We Didn’t Mean to Go to Sea
Original by Arthur Ransome
Adapted by Nick Wood
Father is away and mother brings Roger, John, Susan and Titty to stay at Pin Mill where they can spend the summer messing about in boats. Their adventure begins when they go out with Jim on his boat Goblin. But disaster strikes when the boat is becalmed and Jim goes ashore to fetch petrol. Fog descends over the Harwich estuary and, as the tide turns, the boat begins to drift away …
“There is a nice sense of period about these kids coping on their own under extraordinary, but quite believable circumstances, lisle pullovers and plimsolls at the ready but the human anguish between them is universal and timeless, although there are lots of laughs on the way, too. Highly recommended.” The Stage
About the author
Nick Wood was an actor, a freelance journalist, and a teacher before becoming a full-time writer. Commissions include: Radio 4, Derby Theatre, Eastern Angles, Thalia Theatre Hamburg, Action Transport, The Drum, Plymouth, Theatr Iolo, Hans Otto Theater Potsdam, Jumper Up Theatre, and Nottingham Playhouse. Plays include: Warrior Square, Mia, A Dream of White Horses, My Name is Stephen Luckwell, The Children of the Crown, and About A Band. His plays have been translated into several languages and performed in France, Germany, Austria, Luxemburg, Hong Kong, USA, Canada, Albania, Croatia, Serbia, Poland, Denmark, Montenegro, Russia, Switzerland, and South Korea. With Andrew Breakwell he started New Theatre Nottingham and recently returned to acting touring his new one-man play A Girl With A Book. Currently there are twelve productions of A Girl With A Book by companies in Denmark, Germany, Austria and Switzerland.

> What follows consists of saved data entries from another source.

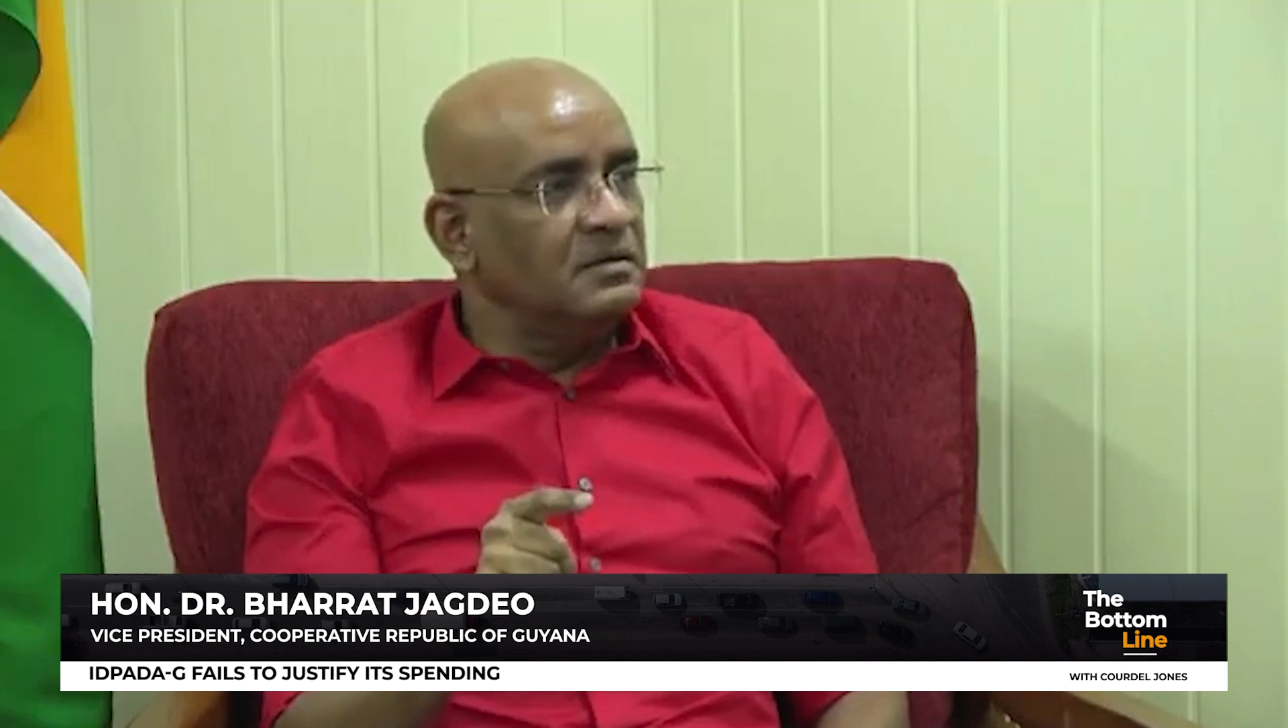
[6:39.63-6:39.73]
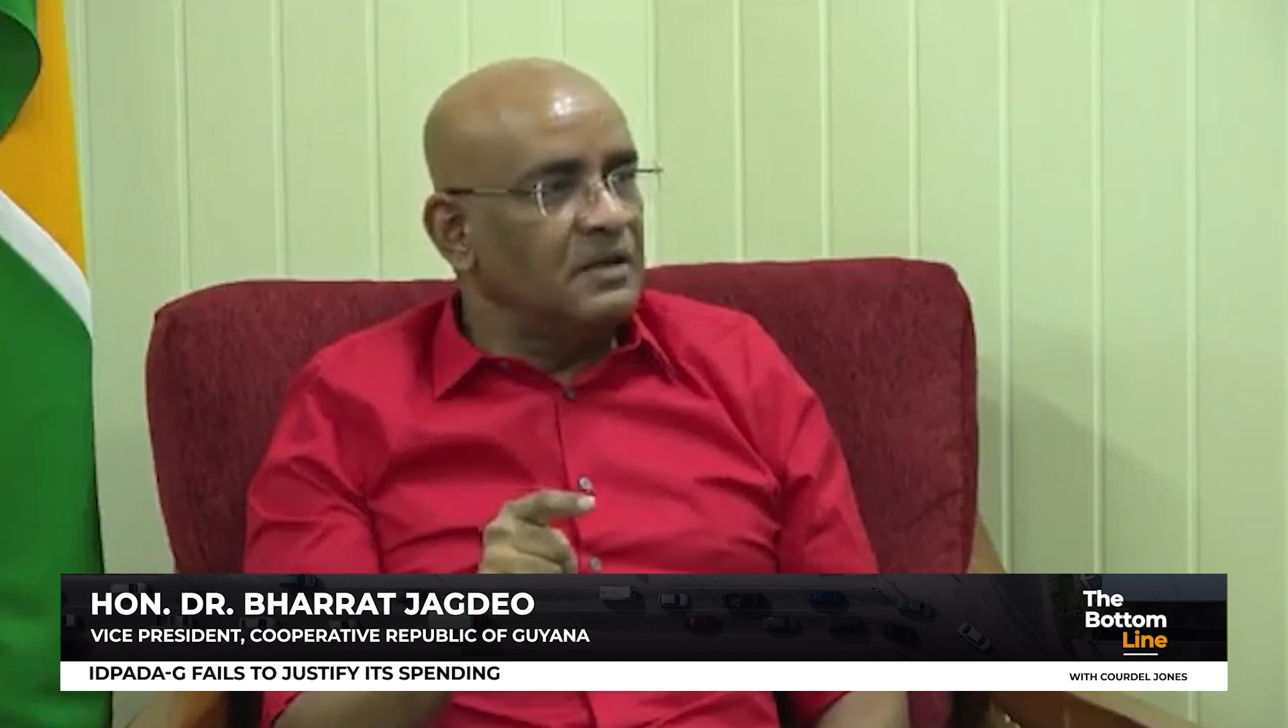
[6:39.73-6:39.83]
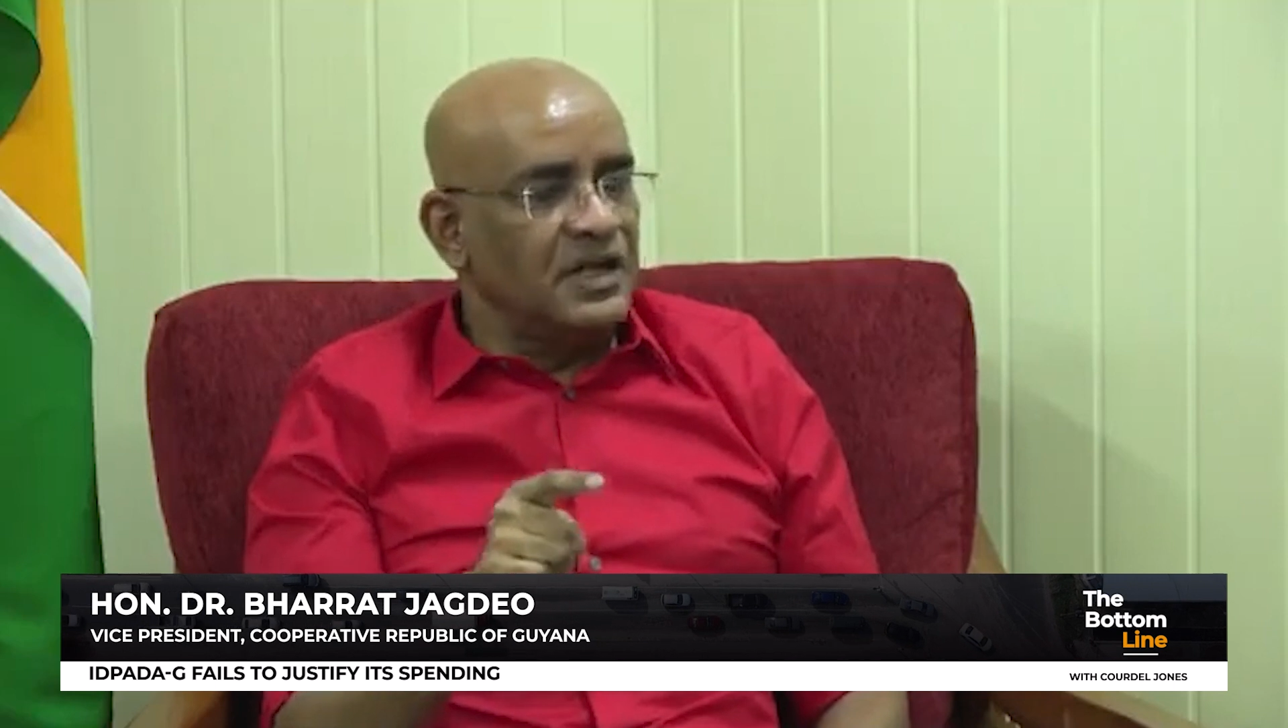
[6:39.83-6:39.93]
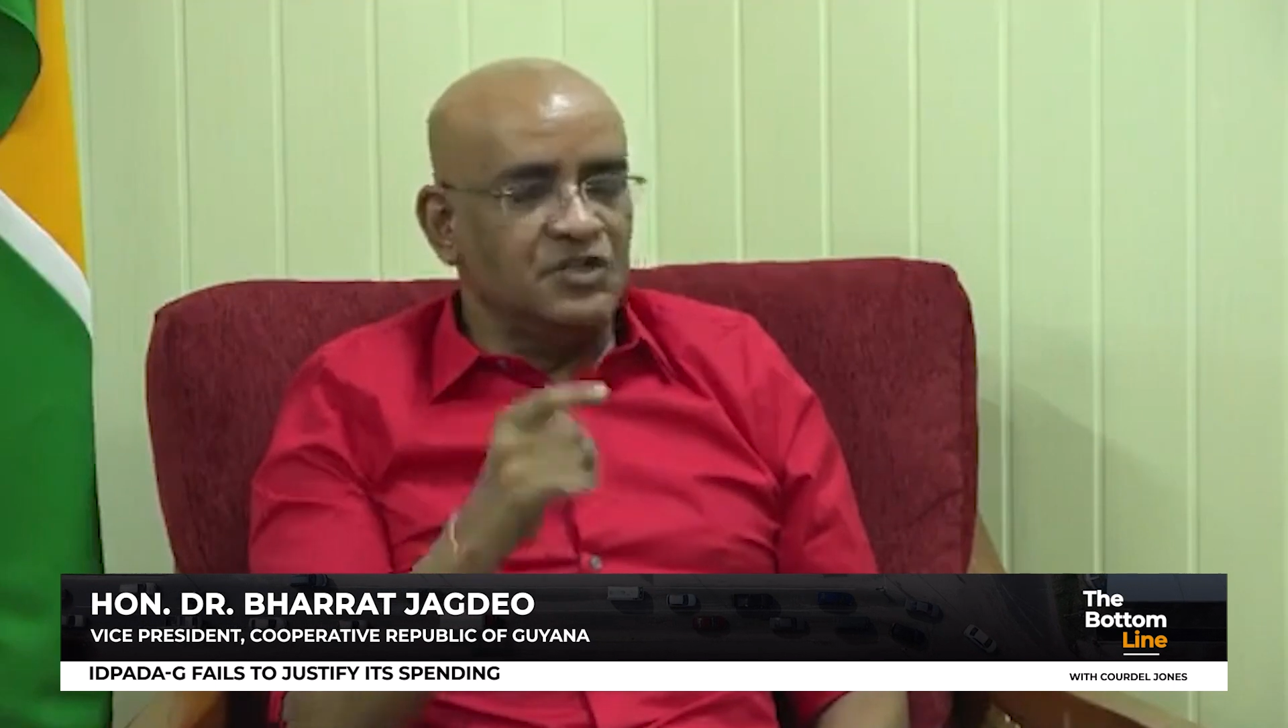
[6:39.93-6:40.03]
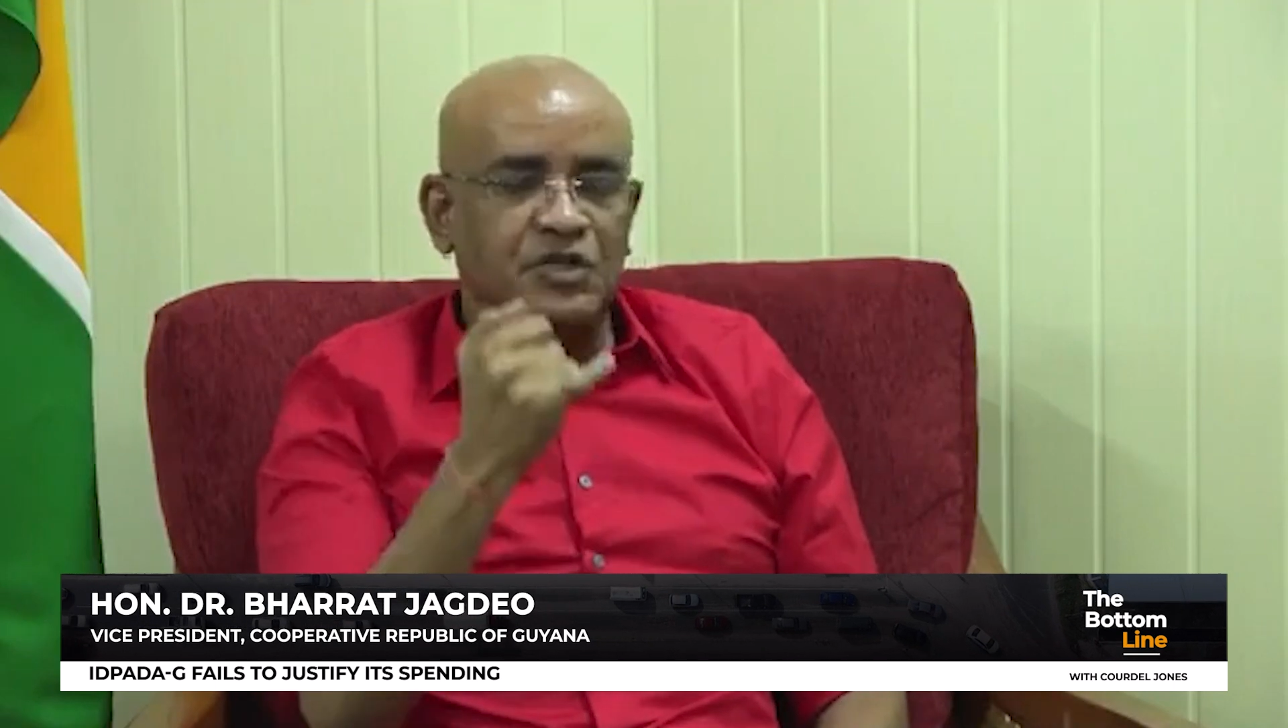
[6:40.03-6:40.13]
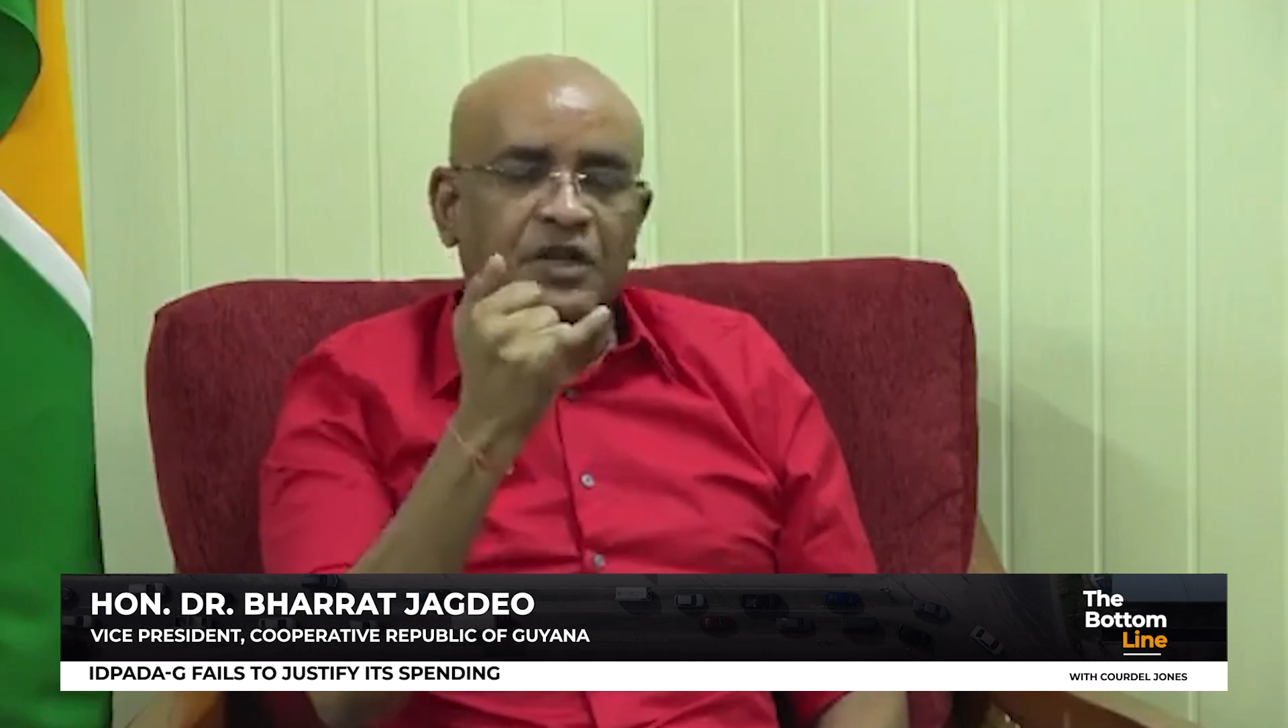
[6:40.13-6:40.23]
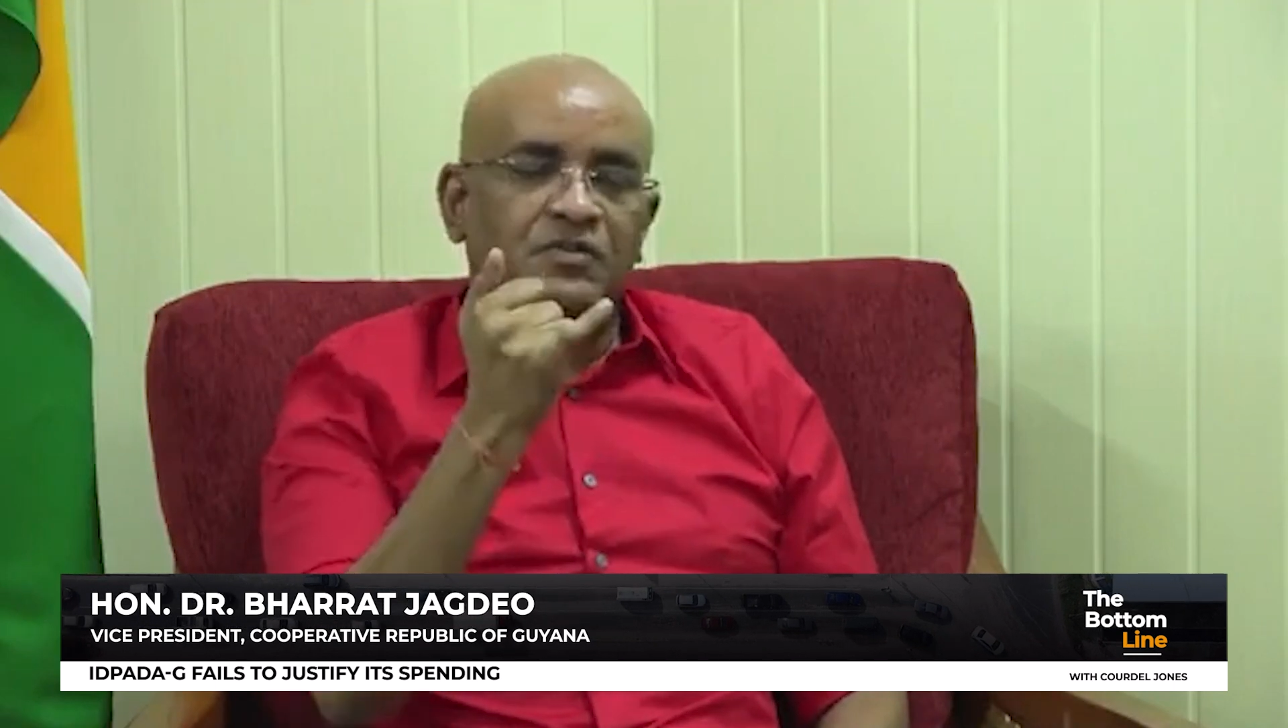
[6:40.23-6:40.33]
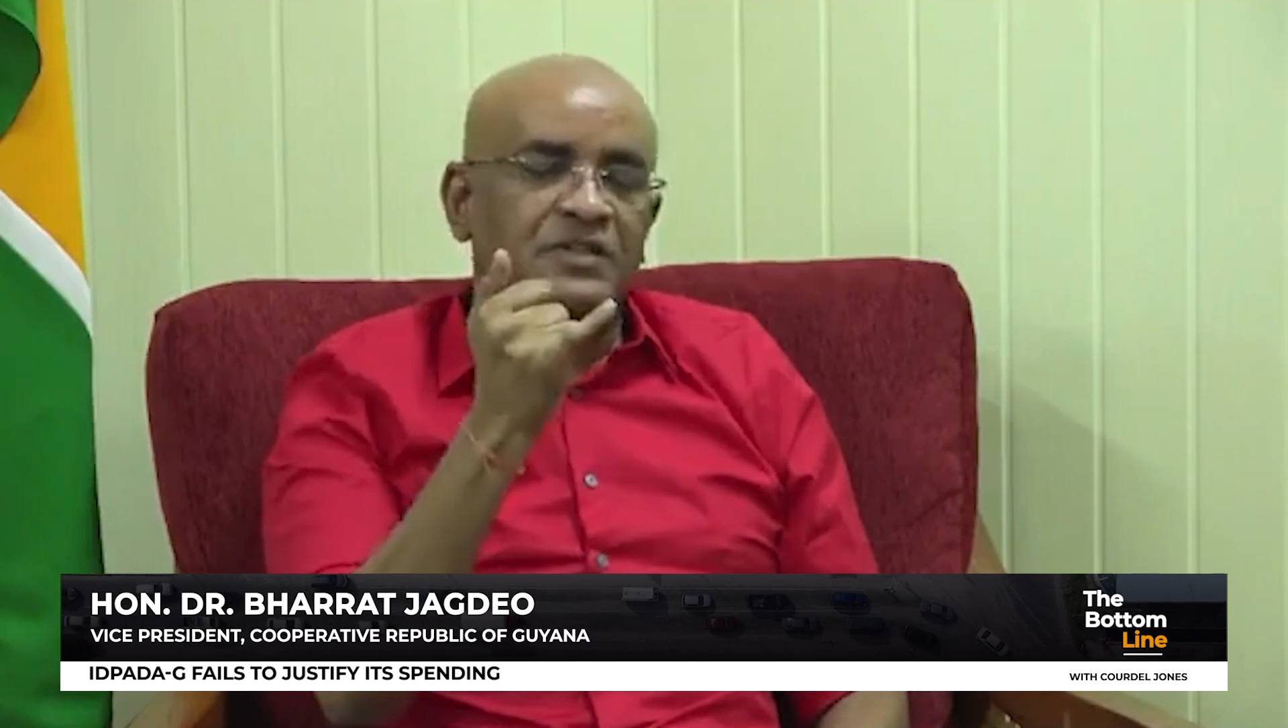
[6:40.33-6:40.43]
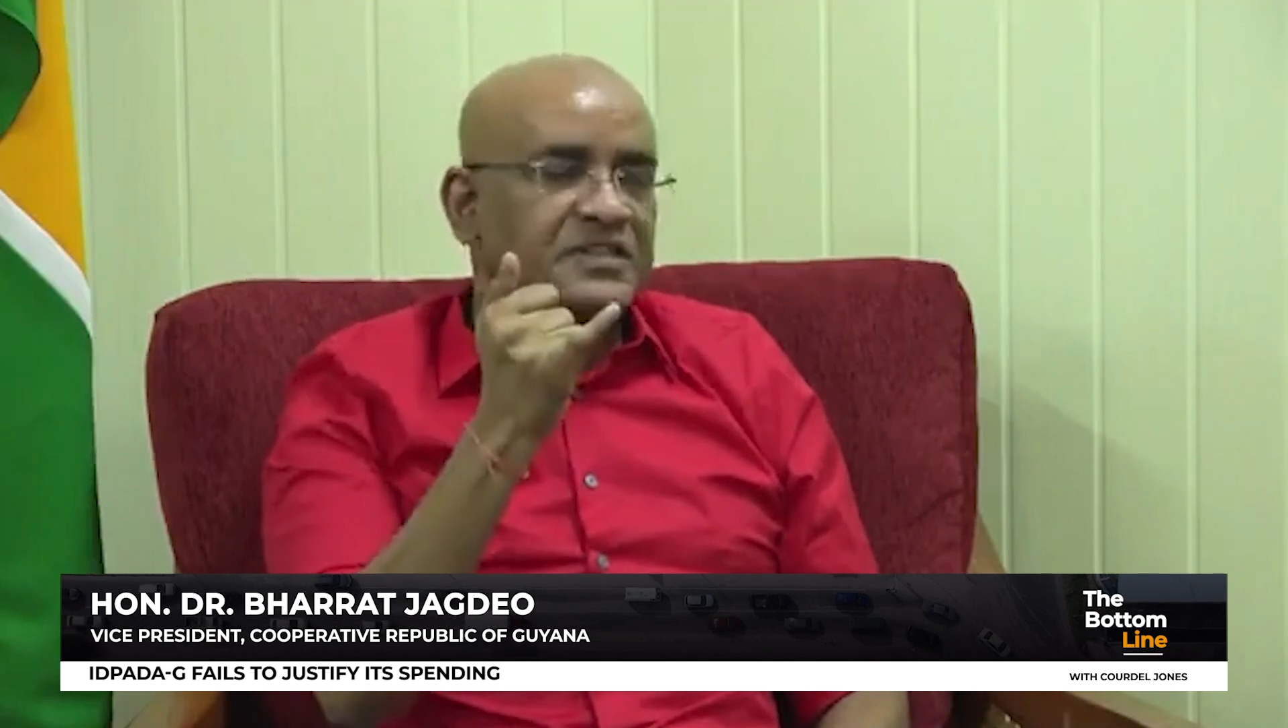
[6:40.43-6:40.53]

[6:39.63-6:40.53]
as General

In June 2016 Eastern Angles revived their production of his adaptation of We Didn’t Mean to Go To Sea and in September his adaptation of Mick Jackson’s The Underground Man opens at Nottingham Playhouse before a UK tour, and also in the autumn Getting Better Slowly, a play involving dance and verbatim theatre about Guillaine Barre Syndrome will open its tour at the Lincoln Drill Hall.
Arthur Ransome is best-known for Swallows and Amazons and the series of books he wrote about a family holidaying in the Norfolk Broads where they enjoy camping, fishing and sailing. They became modern classics and have been translated into many languages.
He won the first Carnegie Medal for Literature in 1936 for Pigeon Post, whilst also working as a journalist on The Manchester Guardian. He later compiled a book of Russian folklore titled Old Peter’s Russian Tales.